In Summary
  • A monument located at a village some 130 kilometres southwest of Lodwar Town has become an icon of peace among warring communities.
  • Other than the Turkana and Karamojong, other pastoral tribes, including the Pokot of Kenya, Merrille, Nyangatom and Toposa of South Sudan participate in the ceremony.

The Lokiriama monument near the Kenya-Uganda border was set up in December 1973 following a peace agreement between the Karamojong of Uganda and the Turkana of Kenya negotiated by elders and administrators from the two countries.

It was meant to usher in an era of peaceful coexistence, stability and development after years of deadly cattle rustling.

Weapons including illegal firearms, spears, arrows, machetes and traditional razorblades were mopped up and buried at the monument in a peace pact that was recently renewed by President Kenyatta and his Ugandan counterpart Yoweri Museveni to enhance cross-border trade and development.

The Lokiriama Peace Accord was meant to end blood-letting among pastoral communities, mainly the Turkana and Karamojong.

Celebrations to commemorate the accord and reaffirm the commitment of all parties to uphold its content are held every year.

Other than the Turkana and Karamojong, other pastoral tribes, including the Pokot of Kenya, Merrille, Nyangatom and Toposa of South Sudan participate in the ceremony.

“The weapons were buried inside this tomb to signify the end of war and usher in a new chapter of forgiveness, peaceful coexistence and stability among pastoral communities in the region,” Mr Emmanuel Imana, the former Turkana County peace ambassador, said.

The marble and cement monument bears names of local leaders from both countries who facilitated the peace pact.

BASKING IN PEACE

The then Turkana District Commissioner David Olocho and six elders led the Kenyan team, while the Ugandan delegation was led by Mr Akwalem Tioko, the chief of Karamojong, and five elders.

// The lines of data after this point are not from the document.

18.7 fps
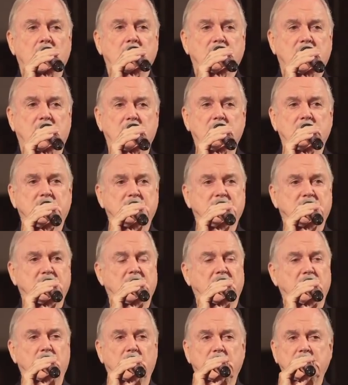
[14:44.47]
told us that
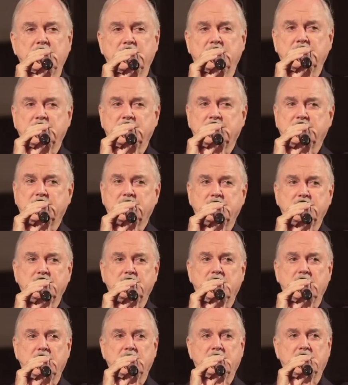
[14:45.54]
he wanted us
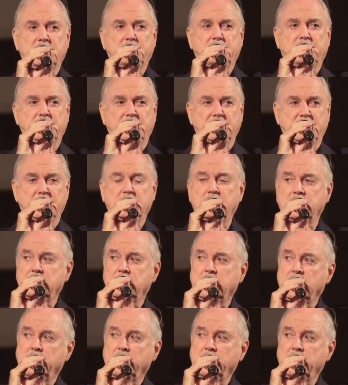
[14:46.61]
to put it on.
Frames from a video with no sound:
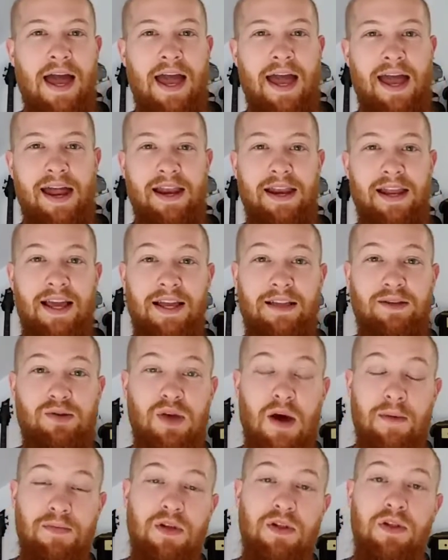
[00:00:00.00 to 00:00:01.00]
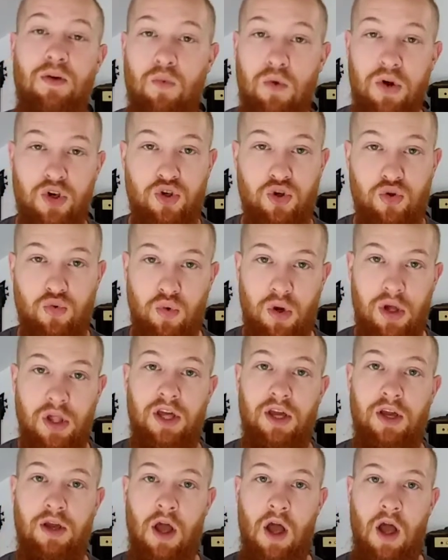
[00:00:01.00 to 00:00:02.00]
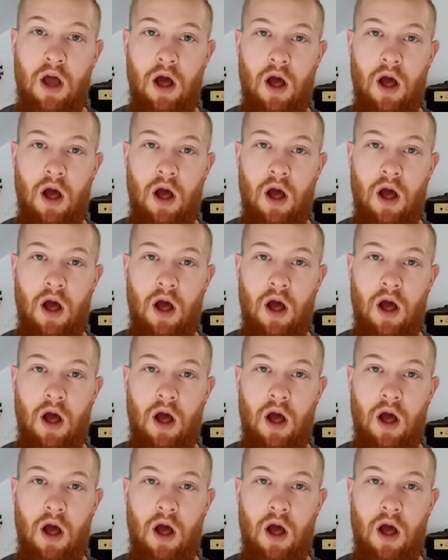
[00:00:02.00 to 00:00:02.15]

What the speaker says: And it's something that we should really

For long, villages around the Lokiriama monument have been basking in peace while their counterparts in eastern and southern Turkana experience insecurity caused by recurrent cattle raids and banditry attacks.

“We have not encountered any act of lawlessness in this region for a long time as a result of the peace accord,” said Mr Mark Ajon Lokwawi, the Lokiriama assistant chief.